Klinisch imponieren bei der bilateralen Choanalatresie zyklisch auftretende Cyanosen und Apnoen, insbesondere bei der Nahrungsaufnahme. Charakteristisch ist das Bild der sogenannten „paradoxen Cyanose“, die im Gegensatz zu den kardiopulmonalen Formen in Ruhe auftritt und beim Schreien durch das Anspringen der Mundatmung verschwindet. Ein einseitiger Choanalverschluss wird meist erst im Laufe des frühen Kindesalters wegen einseitiger zäher und eitriger Rhinorrhoe erkannt. Die klinische Sicherung folgt durch Sondierung der Nasengänge oder endoskopisch.

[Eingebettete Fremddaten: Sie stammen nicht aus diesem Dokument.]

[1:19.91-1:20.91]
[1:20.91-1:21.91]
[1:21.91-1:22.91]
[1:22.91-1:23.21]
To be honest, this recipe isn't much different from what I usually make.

Die Durchgängigkeit des Atemweges kann durch Vorhalten eines Spiegels oder durch Einbringen kontrastgebender Flüssigkeiten in die Nasenhöhle geprüft werden. Zur weiteren Diagnostik ist ein axiales CT erforderlich (Atresietyp, Lage der Schädelbasis etc.).

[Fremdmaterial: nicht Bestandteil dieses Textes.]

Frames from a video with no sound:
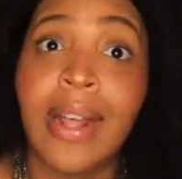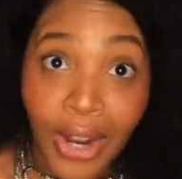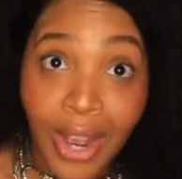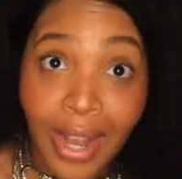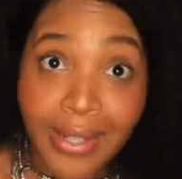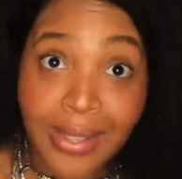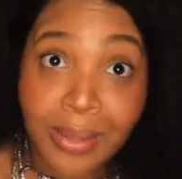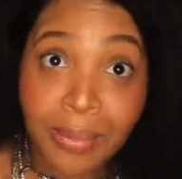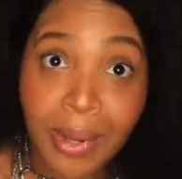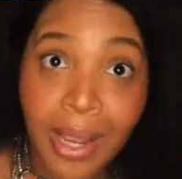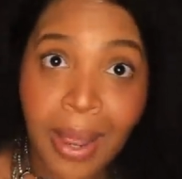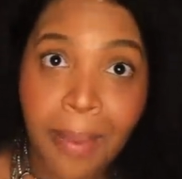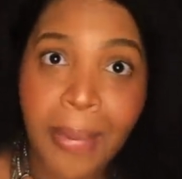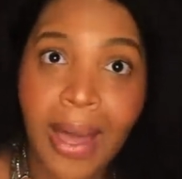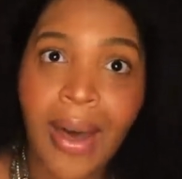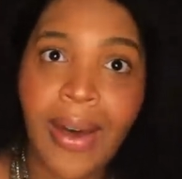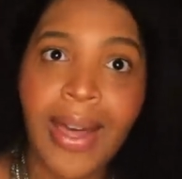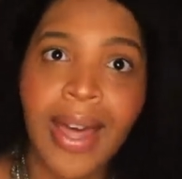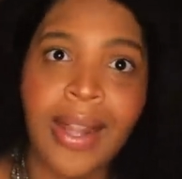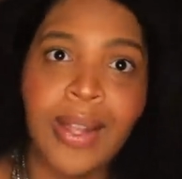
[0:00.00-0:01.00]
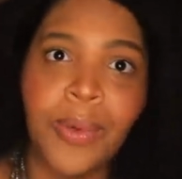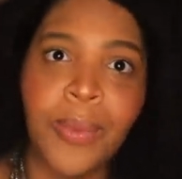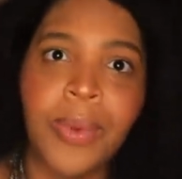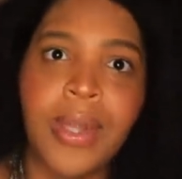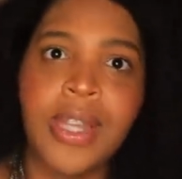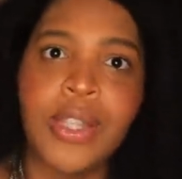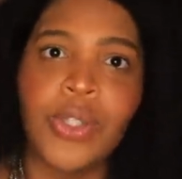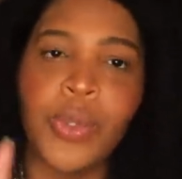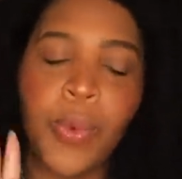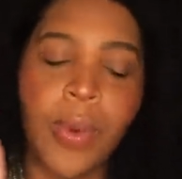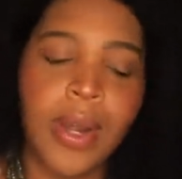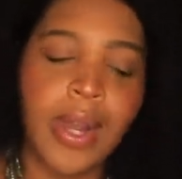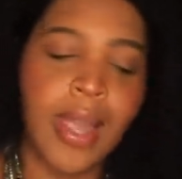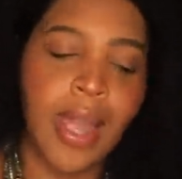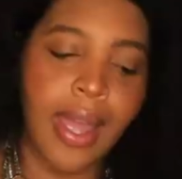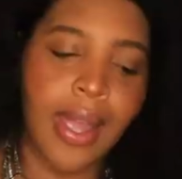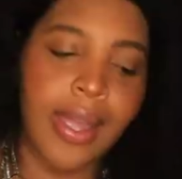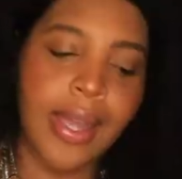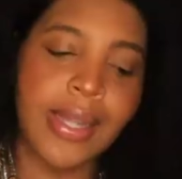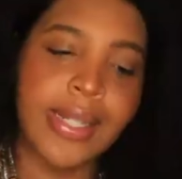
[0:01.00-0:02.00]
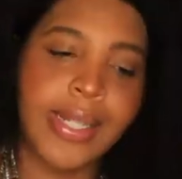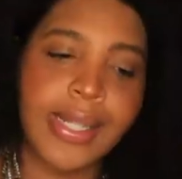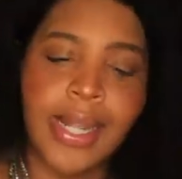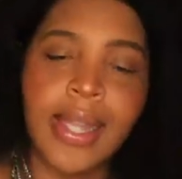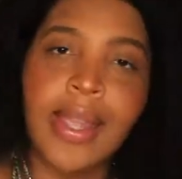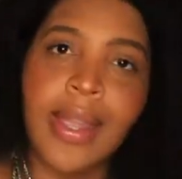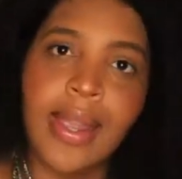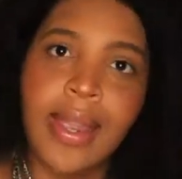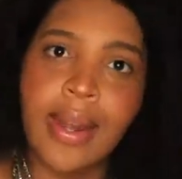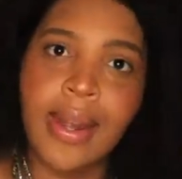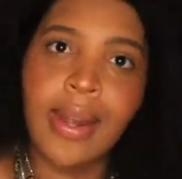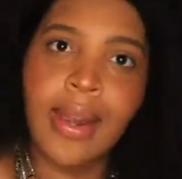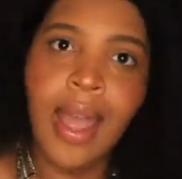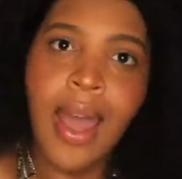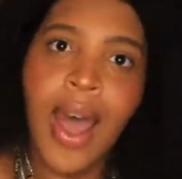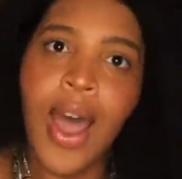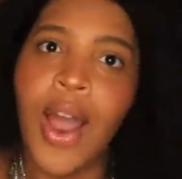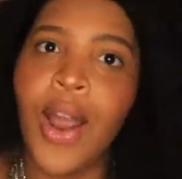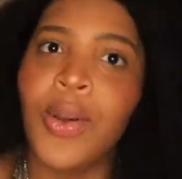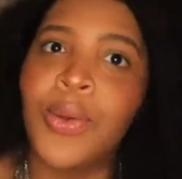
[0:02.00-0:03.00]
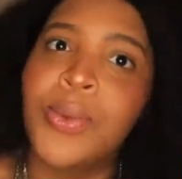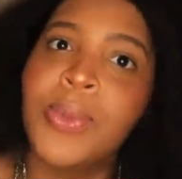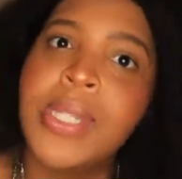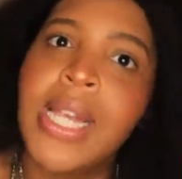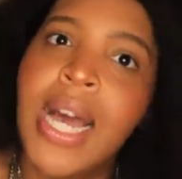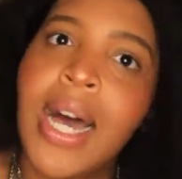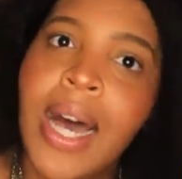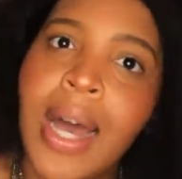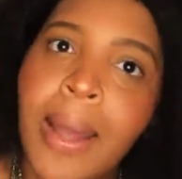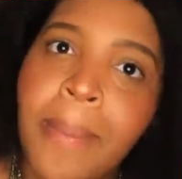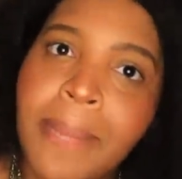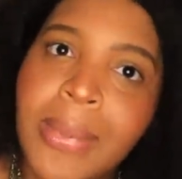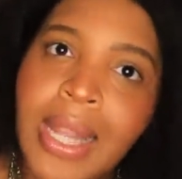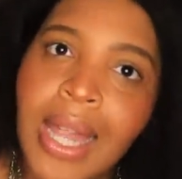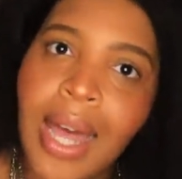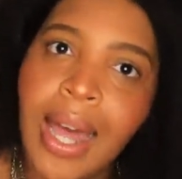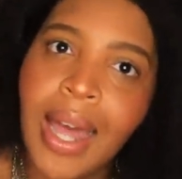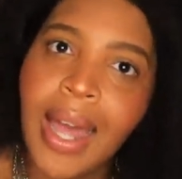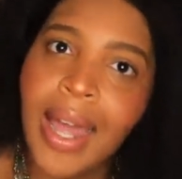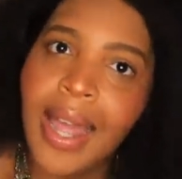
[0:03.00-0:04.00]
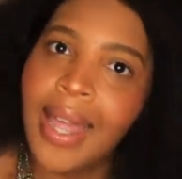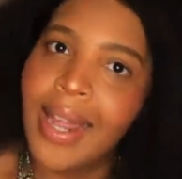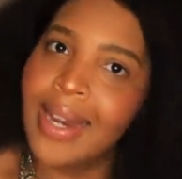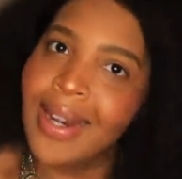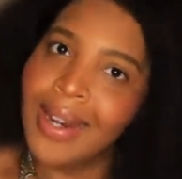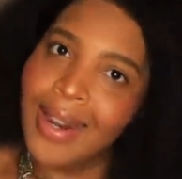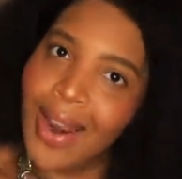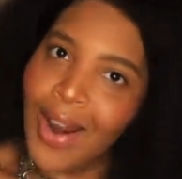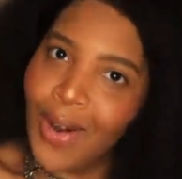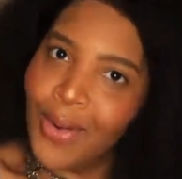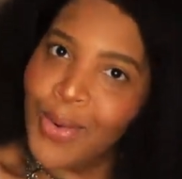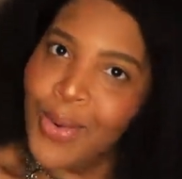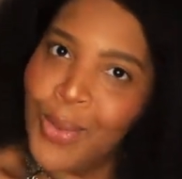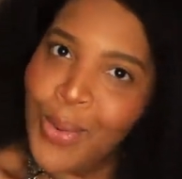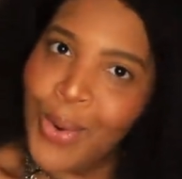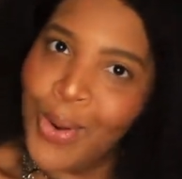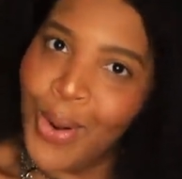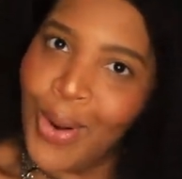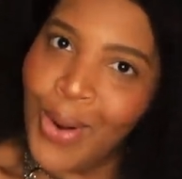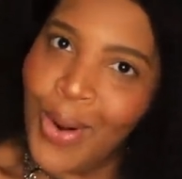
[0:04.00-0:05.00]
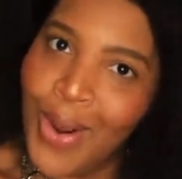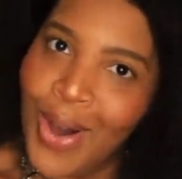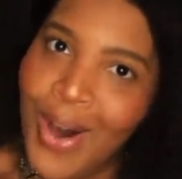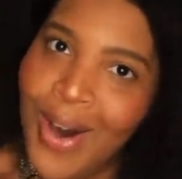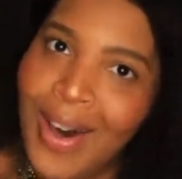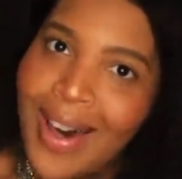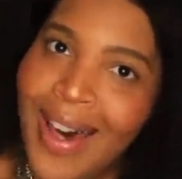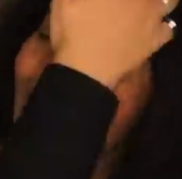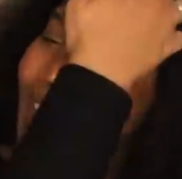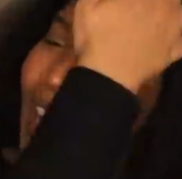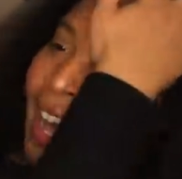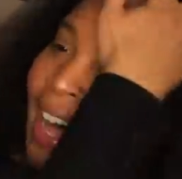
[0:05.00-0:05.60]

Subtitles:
Talk to me about Halloween 2018, our new timeline, our new girl.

Das therapeutische Ziel ist die Sicherung der Atemwege. Bei bilateraler Atresie kann eine ausreichende Atmung über einen oralen Guedeltubus vorübergehend gesichert werden. Nach abgeschlossener Diagnostik erfolgt die Eröffnung der Choanen in Intubationsnarkose. Von der blinden Punktion sollte wegen der erheblichen Komplikationsgefahr Abstand genommen werden. Zur Operation stehen transnasale, transseptale und transpalatinale Zugänge zur Verfügung. Die Entscheidung über den Zugang orientiert sich an den individuellen anatomischen Verhältnissen. Ausreichende Übersicht und größtmögliche Sicherheit haben die erste Priorität. Zum Offenhalten der Choanen ist die Einlage eines Platzhalters (z. B. Silikonröhrchen) für ca. 6 Wochen erforderlich.

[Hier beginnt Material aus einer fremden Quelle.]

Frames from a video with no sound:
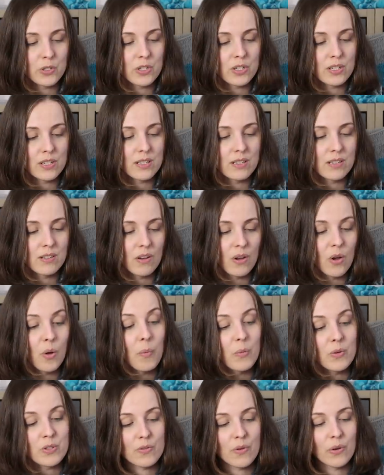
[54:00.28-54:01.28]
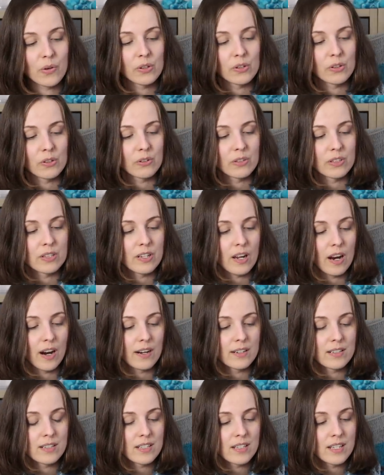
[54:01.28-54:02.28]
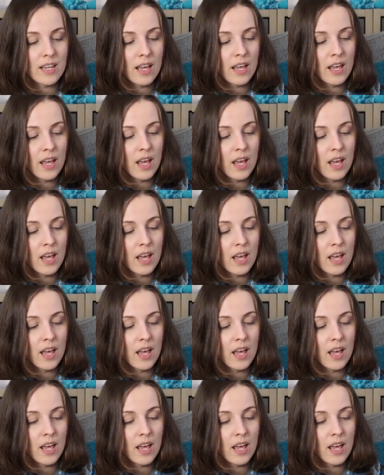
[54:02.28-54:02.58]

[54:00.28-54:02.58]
which is almost 100 yards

Die Röhrchen sollten regelmäßig auf ihre Durchgängigkeit geprüft und ggf. gespült werden. Nach Entfernung der Röhrchen sollte die endoskopische Kontrolle und ggf. die Abtragung von Granulationsgewebe erfolgen. Bei narbiger Restenosierung ist ggf. die laserchirurgische Eröffnung oder Ballondilatation möglich.